My kids told me I have rizz and I feel flattered. Or insulted? Or confused. Definitely confused.
Very normal stages of anger:
1) kinda upset
2) crying
3) imagining yourself singing a revengeful song to them at a talent show
Me: Go wake up your mother.
Son: No way man…no way.
Me: C’mon…please? You’re her offspring…she’s less likely to harm you.
Me: Hi, mom. I’m feeling tremendous guilt.
Mom: Why?
Me: Just thought I’d save you the effort.
*makes airplane noise*
*swings arm around*
*slides chapstick across your chapped lips*
massage therapist asked how I felt about chiropractics and I told her the guy who invented it says he learned it from a ghost and that shut the conversation down pretty quick
Me: are you or are you not my people?
My sister: I am, but I’m still not driving 3 hours to get you a bagel.
GIRLFRIEND: Hold on, Dan’s calling.
ME: Tell him I said, “Hi.” He’ll know what it means.

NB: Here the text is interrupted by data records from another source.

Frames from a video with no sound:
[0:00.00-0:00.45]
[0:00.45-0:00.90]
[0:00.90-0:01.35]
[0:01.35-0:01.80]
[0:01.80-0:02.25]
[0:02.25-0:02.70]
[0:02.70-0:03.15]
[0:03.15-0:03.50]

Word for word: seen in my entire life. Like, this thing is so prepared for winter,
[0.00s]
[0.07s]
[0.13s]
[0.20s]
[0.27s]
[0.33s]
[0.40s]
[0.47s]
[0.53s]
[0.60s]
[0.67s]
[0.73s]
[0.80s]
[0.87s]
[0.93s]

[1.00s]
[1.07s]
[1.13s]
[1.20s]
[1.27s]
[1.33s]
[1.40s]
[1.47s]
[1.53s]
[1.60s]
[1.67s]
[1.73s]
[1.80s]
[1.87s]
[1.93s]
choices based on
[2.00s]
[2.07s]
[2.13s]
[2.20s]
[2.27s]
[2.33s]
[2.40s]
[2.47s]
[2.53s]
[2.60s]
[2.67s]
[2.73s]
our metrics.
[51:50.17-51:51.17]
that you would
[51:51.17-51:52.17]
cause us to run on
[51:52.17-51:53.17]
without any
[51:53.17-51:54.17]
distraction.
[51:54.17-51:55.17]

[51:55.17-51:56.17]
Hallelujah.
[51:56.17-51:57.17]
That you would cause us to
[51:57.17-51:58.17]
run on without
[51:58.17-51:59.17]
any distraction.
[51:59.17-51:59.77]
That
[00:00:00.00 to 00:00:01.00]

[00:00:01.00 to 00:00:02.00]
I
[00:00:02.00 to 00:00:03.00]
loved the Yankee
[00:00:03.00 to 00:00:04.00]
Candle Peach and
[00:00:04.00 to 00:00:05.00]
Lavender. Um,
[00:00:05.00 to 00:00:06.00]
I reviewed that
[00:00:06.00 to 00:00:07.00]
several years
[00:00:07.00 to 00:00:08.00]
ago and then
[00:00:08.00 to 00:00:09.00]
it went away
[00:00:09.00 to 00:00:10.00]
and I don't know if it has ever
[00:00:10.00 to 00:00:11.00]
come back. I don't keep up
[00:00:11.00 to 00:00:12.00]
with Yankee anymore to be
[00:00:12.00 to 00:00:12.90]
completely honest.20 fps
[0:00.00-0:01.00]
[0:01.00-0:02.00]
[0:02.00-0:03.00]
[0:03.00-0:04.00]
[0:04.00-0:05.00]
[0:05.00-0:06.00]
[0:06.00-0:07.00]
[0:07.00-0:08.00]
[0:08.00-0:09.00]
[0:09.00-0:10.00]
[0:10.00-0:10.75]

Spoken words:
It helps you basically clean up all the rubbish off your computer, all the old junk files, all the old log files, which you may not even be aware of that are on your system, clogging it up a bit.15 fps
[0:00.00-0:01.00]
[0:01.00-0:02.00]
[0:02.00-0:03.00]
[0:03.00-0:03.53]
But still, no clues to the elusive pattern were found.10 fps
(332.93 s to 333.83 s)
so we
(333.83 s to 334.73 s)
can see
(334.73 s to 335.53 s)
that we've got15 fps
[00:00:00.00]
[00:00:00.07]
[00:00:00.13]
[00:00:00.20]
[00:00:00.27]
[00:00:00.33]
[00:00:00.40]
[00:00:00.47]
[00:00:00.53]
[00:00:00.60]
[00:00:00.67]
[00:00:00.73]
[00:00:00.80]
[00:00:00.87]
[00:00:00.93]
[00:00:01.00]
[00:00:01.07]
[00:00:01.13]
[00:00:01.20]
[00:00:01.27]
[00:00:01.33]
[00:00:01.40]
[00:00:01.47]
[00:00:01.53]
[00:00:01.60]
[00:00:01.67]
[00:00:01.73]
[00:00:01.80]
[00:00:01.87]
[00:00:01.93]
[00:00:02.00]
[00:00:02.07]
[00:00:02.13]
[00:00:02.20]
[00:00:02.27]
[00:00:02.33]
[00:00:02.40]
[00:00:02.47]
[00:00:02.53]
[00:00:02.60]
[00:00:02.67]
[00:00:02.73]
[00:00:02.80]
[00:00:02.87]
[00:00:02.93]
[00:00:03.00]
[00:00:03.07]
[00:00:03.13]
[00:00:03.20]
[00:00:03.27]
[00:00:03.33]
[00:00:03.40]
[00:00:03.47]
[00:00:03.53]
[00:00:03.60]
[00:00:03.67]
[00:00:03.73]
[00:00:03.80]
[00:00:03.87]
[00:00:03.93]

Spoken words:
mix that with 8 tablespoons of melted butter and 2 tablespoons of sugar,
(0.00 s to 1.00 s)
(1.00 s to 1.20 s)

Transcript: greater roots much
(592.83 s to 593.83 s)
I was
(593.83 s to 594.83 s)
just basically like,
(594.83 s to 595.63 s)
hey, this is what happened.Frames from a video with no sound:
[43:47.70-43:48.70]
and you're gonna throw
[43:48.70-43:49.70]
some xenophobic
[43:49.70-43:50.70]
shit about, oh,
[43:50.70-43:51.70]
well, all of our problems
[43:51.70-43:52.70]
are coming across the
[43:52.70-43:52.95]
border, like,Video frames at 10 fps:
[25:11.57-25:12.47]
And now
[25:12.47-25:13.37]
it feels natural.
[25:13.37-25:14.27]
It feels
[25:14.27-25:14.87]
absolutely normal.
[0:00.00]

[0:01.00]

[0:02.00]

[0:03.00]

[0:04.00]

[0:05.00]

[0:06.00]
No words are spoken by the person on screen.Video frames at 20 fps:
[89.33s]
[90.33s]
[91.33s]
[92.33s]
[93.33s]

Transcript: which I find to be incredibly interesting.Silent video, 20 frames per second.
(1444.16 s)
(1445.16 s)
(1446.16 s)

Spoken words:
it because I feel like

GIRLFRIEND: …I assume it means “Hi.”
ME: Yeah I didn’t say he was the only one who’d know what it means.
got asked to be a godparent proving god has lowered her recruitment standards
“Groundhog” implies the existence of skyhogs, and that’s just frightening.
I’ve been experiencing nonstop targeted ads for Spanx, and Skims, and various other types of girdles, so which AI engineer woke up and chose violence today?
Give your child a name with a creative spelling so they can spend their life correcting people.
Karate Kid (1984) A Japanese man teaches a desperate young boy about bullying by forcing him to fix his house.
Men with salt and pepper hair and healthy self-care habits will do that thing you like*
*Remind you to drink water.
how do we expect our kids to learn from our mistakes when we’re still out there buying too many bananas just like our parents did
1) Bake cake.
2) Don’t cut it into pieces.
3) Eat the whole thing.
4) Claim I ate “only one piece of cake.”
My 4yo informed me that she was “less than not half way done” getting ready for school. My guess is she’ll be ready before I figure out what that means.
[letter to vitamin company]
So your ad said that this supplement “helps with memory loss” but I’m still remembering stuff
*First Date*
Me: I really like what you tried to do with what’s left of your hair.
I keep a tiny vial of gluten in my pocket in case I ever need to smash it on the ground to make a getaway from a large group of hipsters
Cop: we have you surrounded! Get down on the ground now!
Cardboard Man: sigh not again
*cops start breakdancing*
If I’d been around in France when Marie Antoinette said “let them eat cake,” I would’ve been like “wait a minute, let’s hear this lady out.”